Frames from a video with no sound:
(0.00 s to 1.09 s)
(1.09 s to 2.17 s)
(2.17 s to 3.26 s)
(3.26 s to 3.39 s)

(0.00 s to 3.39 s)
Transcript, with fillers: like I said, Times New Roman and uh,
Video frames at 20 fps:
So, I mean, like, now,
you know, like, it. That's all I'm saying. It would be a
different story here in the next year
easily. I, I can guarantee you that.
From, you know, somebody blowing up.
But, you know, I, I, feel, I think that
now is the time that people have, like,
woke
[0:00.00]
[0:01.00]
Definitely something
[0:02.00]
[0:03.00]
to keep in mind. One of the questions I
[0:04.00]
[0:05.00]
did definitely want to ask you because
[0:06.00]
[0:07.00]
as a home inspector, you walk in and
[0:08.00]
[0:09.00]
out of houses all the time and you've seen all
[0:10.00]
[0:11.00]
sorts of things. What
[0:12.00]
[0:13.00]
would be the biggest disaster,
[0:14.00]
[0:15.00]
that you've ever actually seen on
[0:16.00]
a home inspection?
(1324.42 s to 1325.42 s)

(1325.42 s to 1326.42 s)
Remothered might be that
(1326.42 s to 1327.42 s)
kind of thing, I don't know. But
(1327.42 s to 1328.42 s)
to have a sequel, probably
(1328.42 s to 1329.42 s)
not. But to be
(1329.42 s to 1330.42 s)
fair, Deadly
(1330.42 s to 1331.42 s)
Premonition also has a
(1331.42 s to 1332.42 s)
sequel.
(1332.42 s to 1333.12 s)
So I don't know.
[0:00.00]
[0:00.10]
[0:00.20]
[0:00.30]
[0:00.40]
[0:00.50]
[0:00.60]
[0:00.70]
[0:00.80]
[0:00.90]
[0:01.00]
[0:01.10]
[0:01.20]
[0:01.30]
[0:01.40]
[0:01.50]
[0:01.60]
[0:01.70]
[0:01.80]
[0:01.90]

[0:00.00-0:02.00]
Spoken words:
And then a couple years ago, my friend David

----------------

**WORK TO BE COMPLETED:** Every entry, written out exactly, is what the response should contain.

**SOLUTION:**
Frames from a video with no sound:
(0.00 s to 1.09 s)
(1.09 s to 2.17 s)
(2.17 s to 3.26 s)
(3.26 s to 3.39 s)

(0.00 s to 3.39 s)
Transcript, with fillers: like I said, Times New Roman and uh,
Video frames at 20 fps:
So, I mean, like, now,
you know, like, it. That's all I'm saying. It would be a
different story here in the next year
easily. I, I can guarantee you that.
From, you know, somebody blowing up.
But, you know, I, I, feel, I think that
now is the time that people have, like,
woke
[0:00.00]
[0:01.00]
Definitely something
[0:02.00]
[0:03.00]
to keep in mind. One of the questions I
[0:04.00]
[0:05.00]
did definitely want to ask you because
[0:06.00]
[0:07.00]
as a home inspector, you walk in and
[0:08.00]
[0:09.00]
out of houses all the time and you've seen all
[0:10.00]
[0:11.00]
sorts of things. What
[0:12.00]
[0:13.00]
would be the biggest disaster,
[0:14.00]
[0:15.00]
that you've ever actually seen on
[0:16.00]
a home inspection?
(1324.42 s to 1325.42 s)

(1325.42 s to 1326.42 s)
Remothered might be that
(1326.42 s to 1327.42 s)
kind of thing, I don't know. But
(1327.42 s to 1328.42 s)
to have a sequel, probably
(1328.42 s to 1329.42 s)
not. But to be
(1329.42 s to 1330.42 s)
fair, Deadly
(1330.42 s to 1331.42 s)
Premonition also has a
(1331.42 s to 1332.42 s)
sequel.
(1332.42 s to 1333.12 s)
So I don't know.
[0:00.00]
[0:00.10]
[0:00.20]
[0:00.30]
[0:00.40]
[0:00.50]
[0:00.60]
[0:00.70]
[0:00.80]
[0:00.90]
[0:01.00]
[0:01.10]
[0:01.20]
[0:01.30]
[0:01.40]
[0:01.50]
[0:01.60]
[0:01.70]
[0:01.80]
[0:01.90]

[0:00.00-0:02.00]
Spoken words:
And then a couple years ago, my friend David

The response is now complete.